PROVIDED DATA: Begin
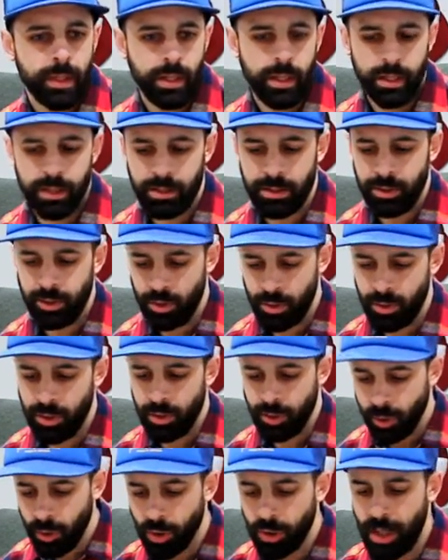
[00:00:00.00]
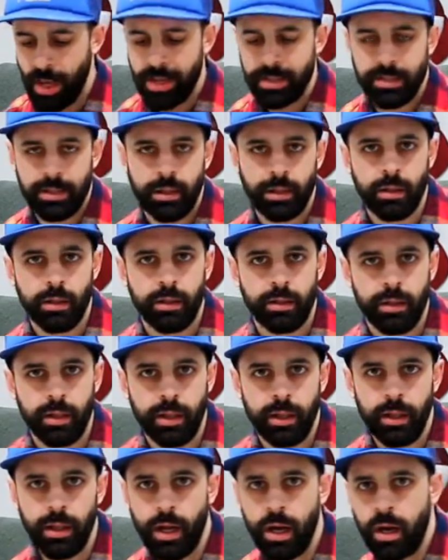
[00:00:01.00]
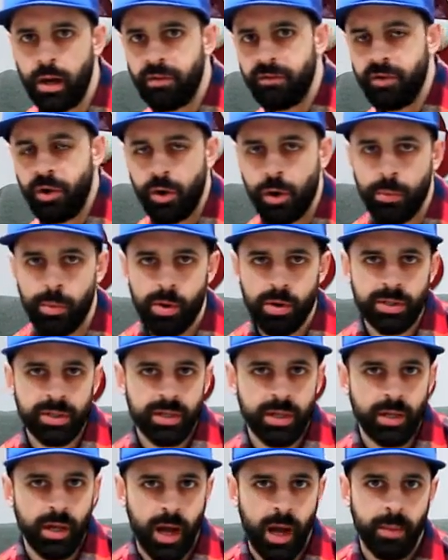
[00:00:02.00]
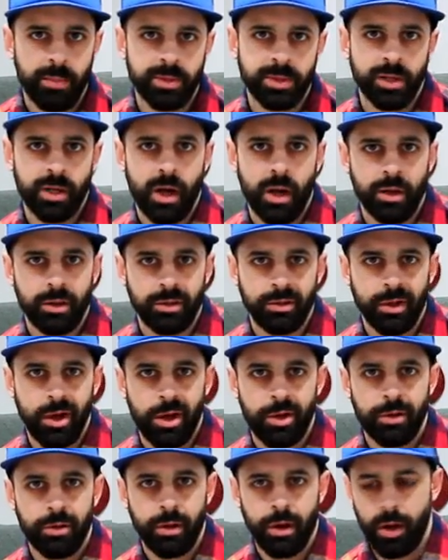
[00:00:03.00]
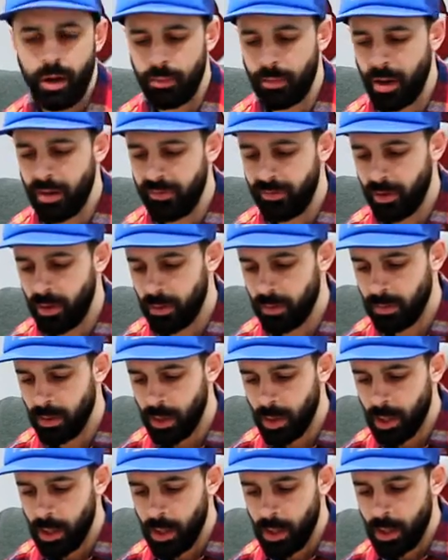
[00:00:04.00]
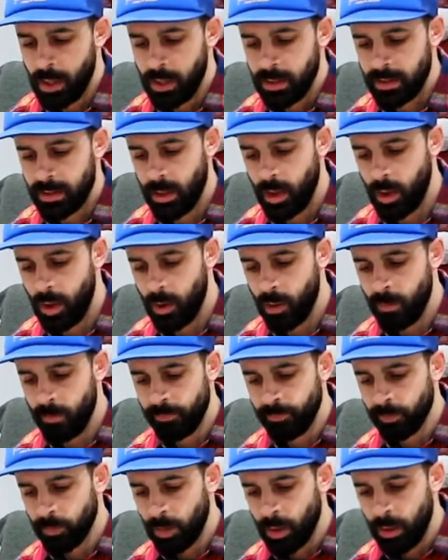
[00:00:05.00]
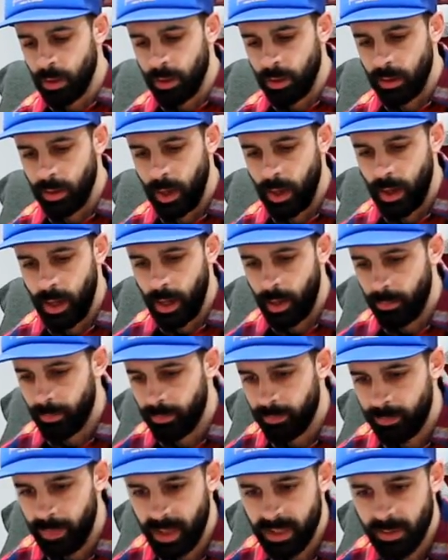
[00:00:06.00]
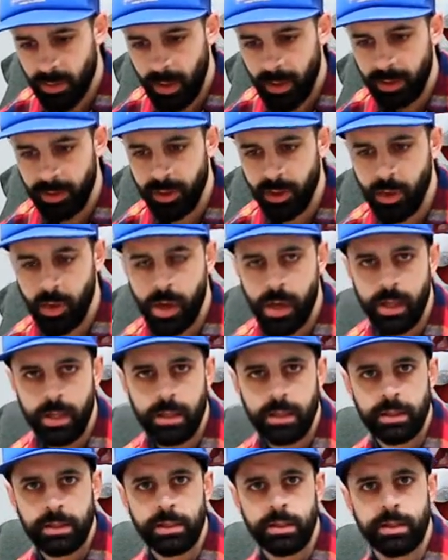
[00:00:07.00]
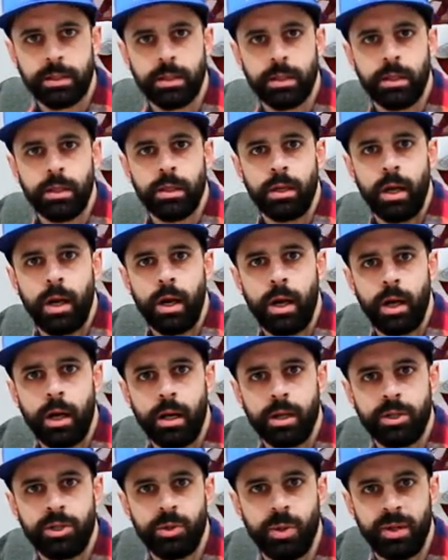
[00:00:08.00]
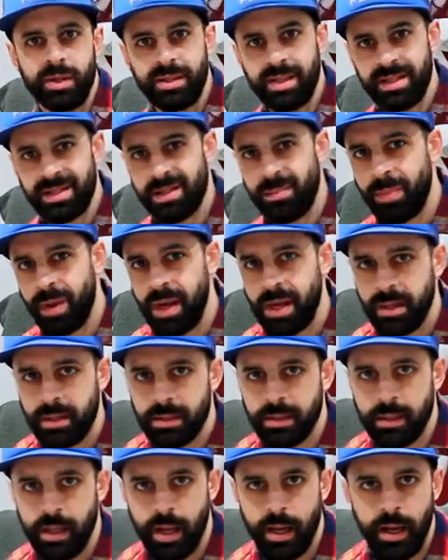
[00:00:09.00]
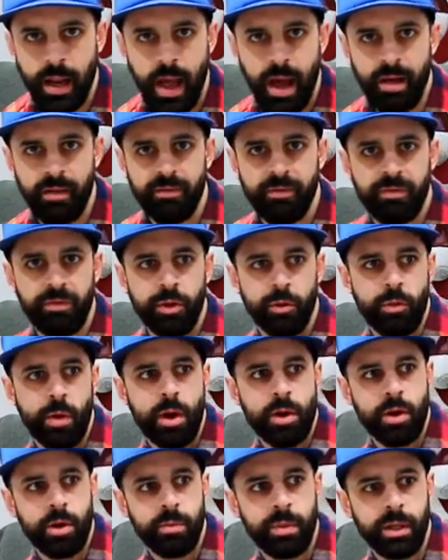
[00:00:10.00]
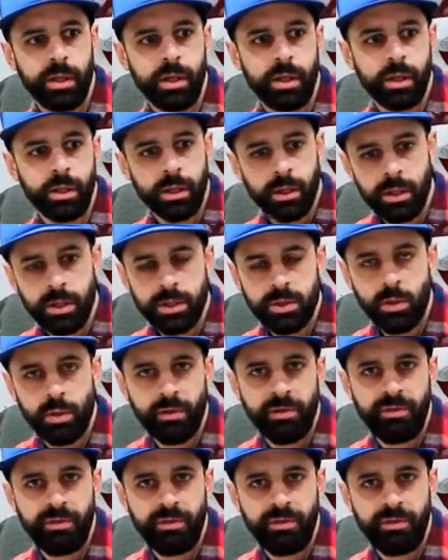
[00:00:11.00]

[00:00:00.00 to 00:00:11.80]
is utilizing the photo burst option on my phone. So best way to do it is to anticipate and have the runner be sort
PROVIDED DATA: End
▶ _TASK ITEM_
When you reach the line containing "[00:00:03.00]" in the entries above, please retype it and each line after it through the last one, exactly, without the pictures.

▶ _ANSWER TO THIS EXERCISE_
[00:00:03.00]
[00:00:04.00]
[00:00:05.00]
[00:00:06.00]
[00:00:07.00]
[00:00:08.00]
[00:00:09.00]
[00:00:10.00]
[00:00:11.00]

[00:00:00.00 to 00:00:11.80]
is utilizing the photo burst option on my phone. So best way to do it is to anticipate and have the runner be sort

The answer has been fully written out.